The living streets were lined with hawkers on both sides. We hardly saw any food, the eateries and bakeries so typical of Arabic cities were all missing. Half of the hawkers were selling petrol, but there was significant scrambling for the water tanks, too.
My driver, otherwise also serving as a Peshmerga officer, decided that if there is no way he could dissuade me from making an interview, I should at least do it inside a closed area.
“Our life was like a prison” – the hawker summarised the two years he spent under ISIS domination. I only had the possibility to talk to him because he invited me inside his shop. “I was afraid for my wife the most, lest she should be taken away for something. She may not be wearing gloves in the street, or perhaps her ankles will show and I will never see her again. My son was arrested three times because he was smoking or because he was wearing tight clothes. He was taken away and beaten up.”
The man went on to tell me a long list of shocking rules of the Islamic State. Execution for mobile phones, whipping men if their ankles do not show from below the trousers, imprisonment and fine for shaving.
“It was like living in a lunatic asylum. People rather chose not to leave their homes. The streets were almost empty for two years”, he pointed outside.
If you are killed, you only die once, but here in Mosul, we die every day.
– said the shopkeeper with a surprisingly poetical tone. Then, with the same breath, he went on to talk about the difficult business environment.
“You could hardly make a living. Everything became very expensive, you could get goods from Syria, but people had no money. It was mostly the fighters who bought goods, they could afford it.”
“Syrians, Chechens, Moroccans, French, Germans, Filipinos. Fighters came from everywhere. They didn't speak Arabic, they used interpreters for shopping.”
“Were there no people from Mosul who joined the Islamic State?” “No, not really. I didn't know anyone like that”, he answered, looking aside. I saw this same discomfort on the face of a restaurant owner, who was sitting on a chair in front of his restaurant which was recently blown up.
“Chechens, Uyghurs, Kuwaitis, Italians, Russians – said the restaurant owner, listing which countries' jihadists visited his restaurant. – many came from Pakistan, too. Yes, there were a few Iraqis also, but they have already been reported and they were taken by the police”, he said quickly as an answer to the question whether local inhabitants also supported the organisation.

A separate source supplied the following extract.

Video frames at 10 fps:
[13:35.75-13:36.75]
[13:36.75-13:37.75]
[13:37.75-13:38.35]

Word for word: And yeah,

I had no time to ask about the details, because our driver started to push me towards the car. “It is not safe to spend a lot of time on the same spot,” and I was unable to decide whether he wanted to show off his importance as a military person or the situation was really so serious. “The Islamic State has informants who will report that there is a foreign journalist in the region, and then an assassin may turn up,” he said, already driving the jeep.
My report trip started to resemble a strict school trip in the sense that you had to beg for being allowed to get out of the car. We slowed down at a safe looking corner so that I could ask the man standing on the roadside about his experiences. “Life was terrible. They robbed your home, they beheaded you, they flogged you.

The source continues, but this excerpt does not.